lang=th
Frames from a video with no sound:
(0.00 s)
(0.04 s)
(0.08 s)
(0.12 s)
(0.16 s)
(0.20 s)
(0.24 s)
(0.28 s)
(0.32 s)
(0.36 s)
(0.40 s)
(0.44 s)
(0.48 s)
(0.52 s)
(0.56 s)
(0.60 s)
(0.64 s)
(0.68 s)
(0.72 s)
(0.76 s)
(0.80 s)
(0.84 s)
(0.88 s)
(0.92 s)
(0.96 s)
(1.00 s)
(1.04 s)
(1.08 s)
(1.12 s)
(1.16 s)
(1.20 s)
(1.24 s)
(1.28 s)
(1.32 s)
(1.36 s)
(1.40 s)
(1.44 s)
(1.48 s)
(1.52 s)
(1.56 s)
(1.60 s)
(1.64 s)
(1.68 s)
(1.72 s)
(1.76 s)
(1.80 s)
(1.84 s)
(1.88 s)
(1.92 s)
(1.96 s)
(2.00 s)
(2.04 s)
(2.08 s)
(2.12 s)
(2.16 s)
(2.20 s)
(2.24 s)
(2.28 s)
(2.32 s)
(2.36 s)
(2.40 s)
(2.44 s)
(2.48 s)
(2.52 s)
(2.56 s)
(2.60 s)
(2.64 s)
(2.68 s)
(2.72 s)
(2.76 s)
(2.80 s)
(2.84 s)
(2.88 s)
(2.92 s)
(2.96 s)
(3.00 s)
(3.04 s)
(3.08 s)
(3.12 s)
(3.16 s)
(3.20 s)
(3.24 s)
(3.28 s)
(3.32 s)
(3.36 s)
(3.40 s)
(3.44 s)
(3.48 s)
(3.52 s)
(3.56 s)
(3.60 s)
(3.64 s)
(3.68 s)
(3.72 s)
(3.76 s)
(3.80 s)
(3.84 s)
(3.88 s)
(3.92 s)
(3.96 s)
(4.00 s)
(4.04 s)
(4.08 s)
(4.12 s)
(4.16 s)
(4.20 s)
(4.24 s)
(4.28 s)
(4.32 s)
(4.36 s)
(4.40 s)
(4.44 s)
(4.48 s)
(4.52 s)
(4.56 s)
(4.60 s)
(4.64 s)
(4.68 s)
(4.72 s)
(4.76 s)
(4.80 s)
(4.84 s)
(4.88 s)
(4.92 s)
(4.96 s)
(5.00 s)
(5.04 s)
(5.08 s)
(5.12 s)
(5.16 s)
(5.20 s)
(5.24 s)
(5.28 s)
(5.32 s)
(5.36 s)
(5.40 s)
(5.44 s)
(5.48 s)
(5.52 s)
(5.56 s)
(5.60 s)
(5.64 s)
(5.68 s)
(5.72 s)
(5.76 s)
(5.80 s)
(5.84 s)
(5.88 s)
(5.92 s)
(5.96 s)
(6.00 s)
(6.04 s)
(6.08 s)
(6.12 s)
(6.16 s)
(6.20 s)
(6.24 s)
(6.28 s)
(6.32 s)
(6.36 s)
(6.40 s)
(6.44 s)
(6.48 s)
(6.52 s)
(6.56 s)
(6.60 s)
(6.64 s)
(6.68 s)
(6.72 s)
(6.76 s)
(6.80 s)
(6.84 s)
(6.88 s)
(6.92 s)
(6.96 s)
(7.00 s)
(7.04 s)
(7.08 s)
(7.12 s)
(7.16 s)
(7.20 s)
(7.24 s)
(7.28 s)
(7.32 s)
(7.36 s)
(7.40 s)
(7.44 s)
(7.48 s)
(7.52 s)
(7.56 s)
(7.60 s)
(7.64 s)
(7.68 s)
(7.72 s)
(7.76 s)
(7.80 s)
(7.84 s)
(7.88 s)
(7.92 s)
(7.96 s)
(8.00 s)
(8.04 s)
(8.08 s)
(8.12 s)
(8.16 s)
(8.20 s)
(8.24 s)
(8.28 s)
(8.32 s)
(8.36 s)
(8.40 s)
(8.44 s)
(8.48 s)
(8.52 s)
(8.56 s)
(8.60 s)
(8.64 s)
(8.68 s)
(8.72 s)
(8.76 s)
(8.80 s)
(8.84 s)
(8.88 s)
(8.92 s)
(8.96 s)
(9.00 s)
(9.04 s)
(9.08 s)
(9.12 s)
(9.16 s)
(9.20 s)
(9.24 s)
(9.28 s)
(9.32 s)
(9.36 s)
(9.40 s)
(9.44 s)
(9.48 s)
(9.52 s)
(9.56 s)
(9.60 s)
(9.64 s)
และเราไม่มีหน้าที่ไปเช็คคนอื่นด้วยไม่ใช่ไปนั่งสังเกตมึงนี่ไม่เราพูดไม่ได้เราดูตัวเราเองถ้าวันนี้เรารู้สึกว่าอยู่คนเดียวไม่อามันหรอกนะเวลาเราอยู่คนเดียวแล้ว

——

**DIRECTIONS FOR THIS TASK:** Output the listing exactly. Leave no line out.

**EXPECTED ANSWER:**
lang=th
Frames from a video with no sound:
(0.00 s)
(0.04 s)
(0.08 s)
(0.12 s)
(0.16 s)
(0.20 s)
(0.24 s)
(0.28 s)
(0.32 s)
(0.36 s)
(0.40 s)
(0.44 s)
(0.48 s)
(0.52 s)
(0.56 s)
(0.60 s)
(0.64 s)
(0.68 s)
(0.72 s)
(0.76 s)
(0.80 s)
(0.84 s)
(0.88 s)
(0.92 s)
(0.96 s)
(1.00 s)
(1.04 s)
(1.08 s)
(1.12 s)
(1.16 s)
(1.20 s)
(1.24 s)
(1.28 s)
(1.32 s)
(1.36 s)
(1.40 s)
(1.44 s)
(1.48 s)
(1.52 s)
(1.56 s)
(1.60 s)
(1.64 s)
(1.68 s)
(1.72 s)
(1.76 s)
(1.80 s)
(1.84 s)
(1.88 s)
(1.92 s)
(1.96 s)
(2.00 s)
(2.04 s)
(2.08 s)
(2.12 s)
(2.16 s)
(2.20 s)
(2.24 s)
(2.28 s)
(2.32 s)
(2.36 s)
(2.40 s)
(2.44 s)
(2.48 s)
(2.52 s)
(2.56 s)
(2.60 s)
(2.64 s)
(2.68 s)
(2.72 s)
(2.76 s)
(2.80 s)
(2.84 s)
(2.88 s)
(2.92 s)
(2.96 s)
(3.00 s)
(3.04 s)
(3.08 s)
(3.12 s)
(3.16 s)
(3.20 s)
(3.24 s)
(3.28 s)
(3.32 s)
(3.36 s)
(3.40 s)
(3.44 s)
(3.48 s)
(3.52 s)
(3.56 s)
(3.60 s)
(3.64 s)
(3.68 s)
(3.72 s)
(3.76 s)
(3.80 s)
(3.84 s)
(3.88 s)
(3.92 s)
(3.96 s)
(4.00 s)
(4.04 s)
(4.08 s)
(4.12 s)
(4.16 s)
(4.20 s)
(4.24 s)
(4.28 s)
(4.32 s)
(4.36 s)
(4.40 s)
(4.44 s)
(4.48 s)
(4.52 s)
(4.56 s)
(4.60 s)
(4.64 s)
(4.68 s)
(4.72 s)
(4.76 s)
(4.80 s)
(4.84 s)
(4.88 s)
(4.92 s)
(4.96 s)
(5.00 s)
(5.04 s)
(5.08 s)
(5.12 s)
(5.16 s)
(5.20 s)
(5.24 s)
(5.28 s)
(5.32 s)
(5.36 s)
(5.40 s)
(5.44 s)
(5.48 s)
(5.52 s)
(5.56 s)
(5.60 s)
(5.64 s)
(5.68 s)
(5.72 s)
(5.76 s)
(5.80 s)
(5.84 s)
(5.88 s)
(5.92 s)
(5.96 s)
(6.00 s)
(6.04 s)
(6.08 s)
(6.12 s)
(6.16 s)
(6.20 s)
(6.24 s)
(6.28 s)
(6.32 s)
(6.36 s)
(6.40 s)
(6.44 s)
(6.48 s)
(6.52 s)
(6.56 s)
(6.60 s)
(6.64 s)
(6.68 s)
(6.72 s)
(6.76 s)
(6.80 s)
(6.84 s)
(6.88 s)
(6.92 s)
(6.96 s)
(7.00 s)
(7.04 s)
(7.08 s)
(7.12 s)
(7.16 s)
(7.20 s)
(7.24 s)
(7.28 s)
(7.32 s)
(7.36 s)
(7.40 s)
(7.44 s)
(7.48 s)
(7.52 s)
(7.56 s)
(7.60 s)
(7.64 s)
(7.68 s)
(7.72 s)
(7.76 s)
(7.80 s)
(7.84 s)
(7.88 s)
(7.92 s)
(7.96 s)
(8.00 s)
(8.04 s)
(8.08 s)
(8.12 s)
(8.16 s)
(8.20 s)
(8.24 s)
(8.28 s)
(8.32 s)
(8.36 s)
(8.40 s)
(8.44 s)
(8.48 s)
(8.52 s)
(8.56 s)
(8.60 s)
(8.64 s)
(8.68 s)
(8.72 s)
(8.76 s)
(8.80 s)
(8.84 s)
(8.88 s)
(8.92 s)
(8.96 s)
(9.00 s)
(9.04 s)
(9.08 s)
(9.12 s)
(9.16 s)
(9.20 s)
(9.24 s)
(9.28 s)
(9.32 s)
(9.36 s)
(9.40 s)
(9.44 s)
(9.48 s)
(9.52 s)
(9.56 s)
(9.60 s)
(9.64 s)
และเราไม่มีหน้าที่ไปเช็คคนอื่นด้วยไม่ใช่ไปนั่งสังเกตมึงนี่ไม่เราพูดไม่ได้เราดูตัวเราเองถ้าวันนี้เรารู้สึกว่าอยู่คนเดียวไม่อามันหรอกนะเวลาเราอยู่คนเดียวแล้ว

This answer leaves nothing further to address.